The rest of the Tigers bulllpen, led by Patrick McCoy and Blaine Hardy, put up a valiant effort to match zeros into the evening with Toronto. The Tigers bollixed up a couple of premium scoring chances and finally the Blue Jays broke through against Rick Porcello.
By this time we had consumed copious amounts of ribs and Iowa sweet corn, the children were back outside playing, and the sun was setting on a beautiful summer evening. For whatever reason the scene outside was helping put the loss less at the forefront of my mind and it didn't sting like the loss on Saturday during Joe Nathan's blown save.
Whether the marathon loss by the Tigers was the beginning of the sun setting on their hopes for a 4th straight AL Central titles is a question for another day. The Royals are charging hard and Billy Butler has awaken from his slumber. I think the Tigers will be okay in the end, but it doesn't take much to construct a case for why they won't.

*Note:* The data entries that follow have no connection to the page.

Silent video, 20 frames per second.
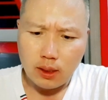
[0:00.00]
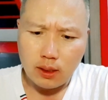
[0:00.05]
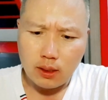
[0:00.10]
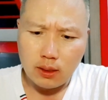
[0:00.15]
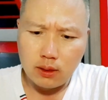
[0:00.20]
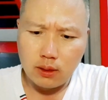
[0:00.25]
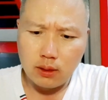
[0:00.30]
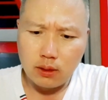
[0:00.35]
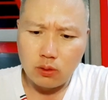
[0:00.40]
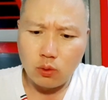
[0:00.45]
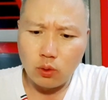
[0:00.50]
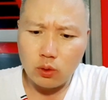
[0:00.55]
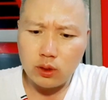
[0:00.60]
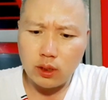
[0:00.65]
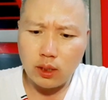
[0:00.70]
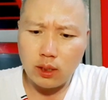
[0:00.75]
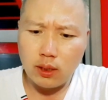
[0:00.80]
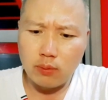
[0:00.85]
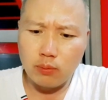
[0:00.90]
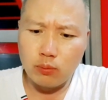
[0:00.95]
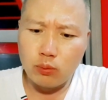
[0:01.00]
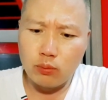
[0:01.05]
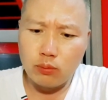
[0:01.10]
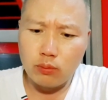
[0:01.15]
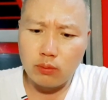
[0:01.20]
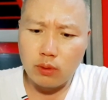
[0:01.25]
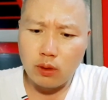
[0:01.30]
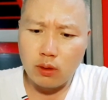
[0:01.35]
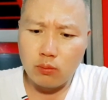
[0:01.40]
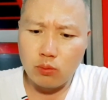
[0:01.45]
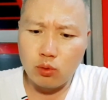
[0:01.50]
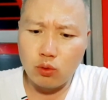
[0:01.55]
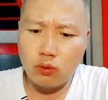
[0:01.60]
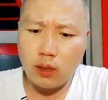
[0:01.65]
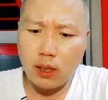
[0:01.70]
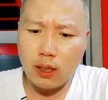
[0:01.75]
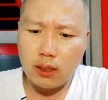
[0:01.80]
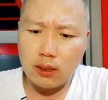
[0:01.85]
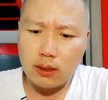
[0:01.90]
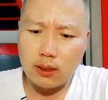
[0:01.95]
그 꽃자의
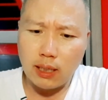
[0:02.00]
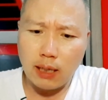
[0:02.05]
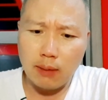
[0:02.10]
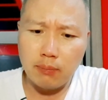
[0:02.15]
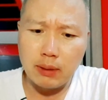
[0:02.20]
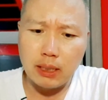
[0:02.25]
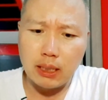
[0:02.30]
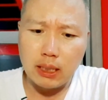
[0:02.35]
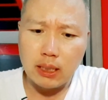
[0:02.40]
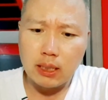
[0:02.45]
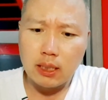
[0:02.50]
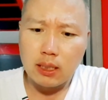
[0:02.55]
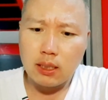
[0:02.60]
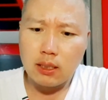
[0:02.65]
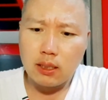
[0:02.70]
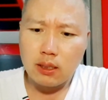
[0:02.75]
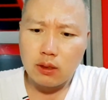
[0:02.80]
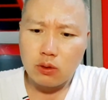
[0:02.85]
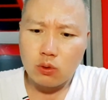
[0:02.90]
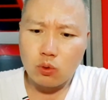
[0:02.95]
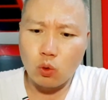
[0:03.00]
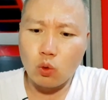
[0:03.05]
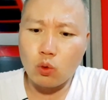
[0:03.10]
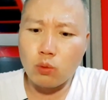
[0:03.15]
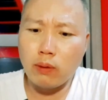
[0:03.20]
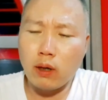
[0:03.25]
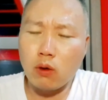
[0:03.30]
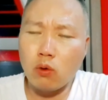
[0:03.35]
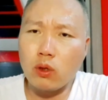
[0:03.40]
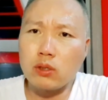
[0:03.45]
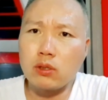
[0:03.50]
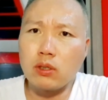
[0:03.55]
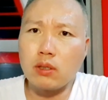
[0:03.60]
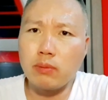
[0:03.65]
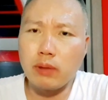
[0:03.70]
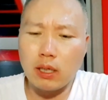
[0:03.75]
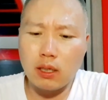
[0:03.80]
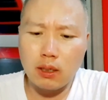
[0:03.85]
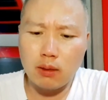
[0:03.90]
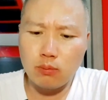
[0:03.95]
뮤랑 남이 도구마루에서
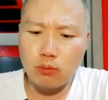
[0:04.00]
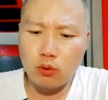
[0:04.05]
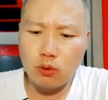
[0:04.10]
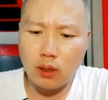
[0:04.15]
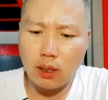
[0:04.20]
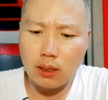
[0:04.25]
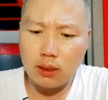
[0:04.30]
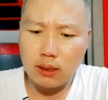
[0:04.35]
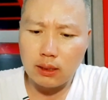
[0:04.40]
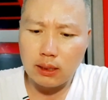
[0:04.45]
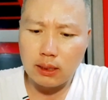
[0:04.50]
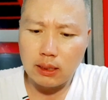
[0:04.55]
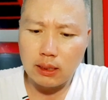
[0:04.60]
입양한 뮤랑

But what I take away is how dumbfounding a highly casual fan found it that you'd take out a relief pitcher who was rolling and wasn't overworked in order to bring in a guy who lost the game the day before. Perhaps the view by a distinct baseball outsider is the simplest and, in the end, the right one.
As someone who is devoted to the game and follows it daily, I understood "the why" behind the move and fully expected it. I have many qualms about modern bullpen management and have expressed them before. But I needed to be reminded by someone not involved in baseball that the push-button approach used in baseball relief pitching needs to change back to a different era. In another era Alburquerque finishes that game out of the bulllpen. No question. But in today's game he doesn't have the closing-chops in the eyes of those who control the tactics. It didn't matter how he looked or who was due up.
No, Al Alburquerque was coming out and, sadly, it didn't even occur to me in the moment that he wouldn't or shouldn't. It's just how it's always done. Maybe he would have coughed up the lead in the 9th too. We'll never know...but, upon further review, it would have been fun to have found out.